Ex-Machina & Kotleta
I've been experimenting with a small neural net that can predict the ideal sear time for different cuts of meat, just based on their thickness and the heat of the pan. It might help me keep the kitchen rhythm tight, but I’m curious—do you think an AI could actually capture the nuances of a good sear?
Sounds like a solid proof of concept. A network can learn the heat‑time curve quite well, but the real “nuance” comes from sensory cues—sizzle, aroma, color change, even the meat’s moisture level. If you can encode those signals, the model will get closer, but you’ll likely still need a human eye to catch subtle shifts that a raw data feed can miss. Keep iterating, but don’t forget that a good sear is as much art as it is physics.
That’s the kind of realistic feedback I need. I’ll start pulling in those sensory cues—maybe a small microphone for the sizzle, a tiny camera for the color, and a humidity sensor for the moisture. The more data I feed the net, the closer it gets to my own gut feeling. Don’t worry, I won’t give up on the human eye just yet—gotta keep that stubborn chef in me sharp. Thanks for the heads‑up!

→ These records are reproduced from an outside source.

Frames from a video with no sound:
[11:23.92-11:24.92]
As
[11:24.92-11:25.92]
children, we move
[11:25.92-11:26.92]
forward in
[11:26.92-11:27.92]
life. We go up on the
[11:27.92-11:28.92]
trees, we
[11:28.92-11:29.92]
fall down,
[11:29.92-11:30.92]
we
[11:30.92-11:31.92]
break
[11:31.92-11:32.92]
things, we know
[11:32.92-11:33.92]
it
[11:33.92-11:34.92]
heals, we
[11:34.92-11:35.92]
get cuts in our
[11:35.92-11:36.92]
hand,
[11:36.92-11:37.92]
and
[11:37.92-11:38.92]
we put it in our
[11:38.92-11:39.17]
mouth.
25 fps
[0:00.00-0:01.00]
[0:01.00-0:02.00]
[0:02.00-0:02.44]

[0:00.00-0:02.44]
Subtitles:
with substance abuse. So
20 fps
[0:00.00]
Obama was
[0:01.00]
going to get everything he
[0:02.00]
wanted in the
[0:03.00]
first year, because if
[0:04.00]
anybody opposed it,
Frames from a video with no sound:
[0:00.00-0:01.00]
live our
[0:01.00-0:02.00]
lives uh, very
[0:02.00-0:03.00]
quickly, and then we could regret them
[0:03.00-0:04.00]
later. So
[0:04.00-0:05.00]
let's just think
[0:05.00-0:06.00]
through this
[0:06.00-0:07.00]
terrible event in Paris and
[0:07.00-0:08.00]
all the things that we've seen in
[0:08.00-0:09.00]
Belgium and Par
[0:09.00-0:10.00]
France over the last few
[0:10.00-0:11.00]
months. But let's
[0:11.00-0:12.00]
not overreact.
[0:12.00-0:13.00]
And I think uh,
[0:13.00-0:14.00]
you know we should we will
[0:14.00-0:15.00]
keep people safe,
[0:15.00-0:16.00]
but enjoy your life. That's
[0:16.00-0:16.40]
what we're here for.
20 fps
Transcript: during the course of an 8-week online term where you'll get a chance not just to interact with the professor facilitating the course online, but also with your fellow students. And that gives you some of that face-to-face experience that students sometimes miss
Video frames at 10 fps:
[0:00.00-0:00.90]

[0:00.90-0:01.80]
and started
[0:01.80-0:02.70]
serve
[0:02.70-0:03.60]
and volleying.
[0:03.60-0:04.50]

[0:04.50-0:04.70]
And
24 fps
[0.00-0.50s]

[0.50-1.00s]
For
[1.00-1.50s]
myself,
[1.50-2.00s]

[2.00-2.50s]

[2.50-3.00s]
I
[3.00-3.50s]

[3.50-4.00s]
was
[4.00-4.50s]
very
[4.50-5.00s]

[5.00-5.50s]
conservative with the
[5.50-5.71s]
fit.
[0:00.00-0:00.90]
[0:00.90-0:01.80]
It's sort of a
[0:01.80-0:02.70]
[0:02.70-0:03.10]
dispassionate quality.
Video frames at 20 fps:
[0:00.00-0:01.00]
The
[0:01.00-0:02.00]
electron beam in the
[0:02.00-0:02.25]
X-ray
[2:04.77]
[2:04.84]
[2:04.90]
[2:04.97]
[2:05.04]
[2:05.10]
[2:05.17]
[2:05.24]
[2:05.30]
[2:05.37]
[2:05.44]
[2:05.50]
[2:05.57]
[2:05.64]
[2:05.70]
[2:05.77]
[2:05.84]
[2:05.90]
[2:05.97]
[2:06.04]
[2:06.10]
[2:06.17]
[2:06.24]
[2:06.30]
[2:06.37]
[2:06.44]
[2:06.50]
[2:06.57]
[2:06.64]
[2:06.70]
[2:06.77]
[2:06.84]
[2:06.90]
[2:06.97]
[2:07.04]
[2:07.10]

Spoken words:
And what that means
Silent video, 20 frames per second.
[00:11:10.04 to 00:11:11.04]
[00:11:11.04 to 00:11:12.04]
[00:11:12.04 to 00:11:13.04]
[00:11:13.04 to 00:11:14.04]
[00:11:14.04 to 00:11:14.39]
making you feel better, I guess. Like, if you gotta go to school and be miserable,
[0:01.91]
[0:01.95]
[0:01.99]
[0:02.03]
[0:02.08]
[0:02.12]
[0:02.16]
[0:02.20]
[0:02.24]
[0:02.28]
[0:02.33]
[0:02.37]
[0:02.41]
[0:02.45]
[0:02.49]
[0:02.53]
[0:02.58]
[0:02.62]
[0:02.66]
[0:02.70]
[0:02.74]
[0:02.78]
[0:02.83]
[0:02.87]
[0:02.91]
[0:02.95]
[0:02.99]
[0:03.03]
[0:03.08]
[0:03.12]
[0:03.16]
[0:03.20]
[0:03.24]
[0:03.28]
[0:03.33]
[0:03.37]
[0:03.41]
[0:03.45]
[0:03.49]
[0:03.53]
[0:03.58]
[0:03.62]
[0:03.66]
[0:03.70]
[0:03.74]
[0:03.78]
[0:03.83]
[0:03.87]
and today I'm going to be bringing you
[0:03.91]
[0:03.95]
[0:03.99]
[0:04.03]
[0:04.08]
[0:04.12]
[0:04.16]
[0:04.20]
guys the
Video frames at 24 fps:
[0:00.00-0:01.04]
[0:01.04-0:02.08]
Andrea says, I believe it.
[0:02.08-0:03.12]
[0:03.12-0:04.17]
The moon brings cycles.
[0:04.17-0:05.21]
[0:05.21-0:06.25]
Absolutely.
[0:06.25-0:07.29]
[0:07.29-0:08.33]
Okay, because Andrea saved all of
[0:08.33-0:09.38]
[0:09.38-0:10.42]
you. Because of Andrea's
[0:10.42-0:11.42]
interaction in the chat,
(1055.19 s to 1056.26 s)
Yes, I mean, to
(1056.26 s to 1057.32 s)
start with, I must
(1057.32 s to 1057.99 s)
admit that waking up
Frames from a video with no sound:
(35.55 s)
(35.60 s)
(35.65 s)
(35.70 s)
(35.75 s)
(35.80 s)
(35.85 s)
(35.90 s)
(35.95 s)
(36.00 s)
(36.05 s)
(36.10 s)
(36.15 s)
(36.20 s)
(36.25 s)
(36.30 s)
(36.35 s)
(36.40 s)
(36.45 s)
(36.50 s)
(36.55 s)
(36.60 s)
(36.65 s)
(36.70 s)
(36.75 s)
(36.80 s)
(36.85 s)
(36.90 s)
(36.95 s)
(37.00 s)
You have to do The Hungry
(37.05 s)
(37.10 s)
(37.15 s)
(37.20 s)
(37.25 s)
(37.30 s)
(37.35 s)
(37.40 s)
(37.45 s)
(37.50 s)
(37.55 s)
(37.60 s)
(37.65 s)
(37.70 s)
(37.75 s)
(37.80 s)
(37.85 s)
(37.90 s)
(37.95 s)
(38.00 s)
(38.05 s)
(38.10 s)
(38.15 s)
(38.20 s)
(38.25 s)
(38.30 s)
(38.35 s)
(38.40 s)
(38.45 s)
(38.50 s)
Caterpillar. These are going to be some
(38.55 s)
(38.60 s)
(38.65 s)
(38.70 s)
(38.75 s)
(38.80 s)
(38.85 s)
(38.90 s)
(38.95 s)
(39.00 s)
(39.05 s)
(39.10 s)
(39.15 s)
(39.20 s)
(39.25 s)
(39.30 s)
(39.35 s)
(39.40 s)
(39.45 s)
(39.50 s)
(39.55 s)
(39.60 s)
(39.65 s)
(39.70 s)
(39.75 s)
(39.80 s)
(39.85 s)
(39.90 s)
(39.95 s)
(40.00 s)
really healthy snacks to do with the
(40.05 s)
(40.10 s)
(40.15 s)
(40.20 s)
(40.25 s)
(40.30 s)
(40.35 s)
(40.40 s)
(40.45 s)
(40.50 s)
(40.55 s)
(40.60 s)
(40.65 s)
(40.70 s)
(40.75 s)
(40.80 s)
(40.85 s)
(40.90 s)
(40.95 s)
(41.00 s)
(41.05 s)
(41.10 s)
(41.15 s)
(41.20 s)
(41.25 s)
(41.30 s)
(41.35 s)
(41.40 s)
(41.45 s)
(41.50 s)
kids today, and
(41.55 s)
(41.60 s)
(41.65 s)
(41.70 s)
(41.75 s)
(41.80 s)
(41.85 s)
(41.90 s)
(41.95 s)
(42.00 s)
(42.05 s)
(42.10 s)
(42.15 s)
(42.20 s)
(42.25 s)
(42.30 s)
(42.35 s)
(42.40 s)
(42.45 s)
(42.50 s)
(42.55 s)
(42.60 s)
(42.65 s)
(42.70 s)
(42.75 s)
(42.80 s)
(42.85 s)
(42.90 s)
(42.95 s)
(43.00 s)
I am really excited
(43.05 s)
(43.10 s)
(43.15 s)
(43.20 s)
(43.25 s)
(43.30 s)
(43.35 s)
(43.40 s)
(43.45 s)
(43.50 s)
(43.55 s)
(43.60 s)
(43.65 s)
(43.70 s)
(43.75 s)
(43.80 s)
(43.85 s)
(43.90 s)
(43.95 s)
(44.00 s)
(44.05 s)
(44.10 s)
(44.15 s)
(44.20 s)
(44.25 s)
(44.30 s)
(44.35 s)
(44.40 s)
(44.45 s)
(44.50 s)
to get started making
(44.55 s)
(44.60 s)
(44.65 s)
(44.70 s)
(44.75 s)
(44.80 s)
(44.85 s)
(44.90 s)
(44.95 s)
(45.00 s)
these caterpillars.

Sounds good, just be sure to calibrate the microphone and camera so you’re not getting noise from other kitchen sounds. The humidity sensor will be handy for the moisture factor. With enough data the model can start approximating your gut instinct, but keeping a human eye will catch the unexpected—keeps the chef in you alive. Good luck with the experiments.
Got it, will keep the gear tight and the data clean. Your advice is spot on—chefs are still the best in the room. Thanks, and I’ll keep the stubborn streak alive while the AI learns to taste.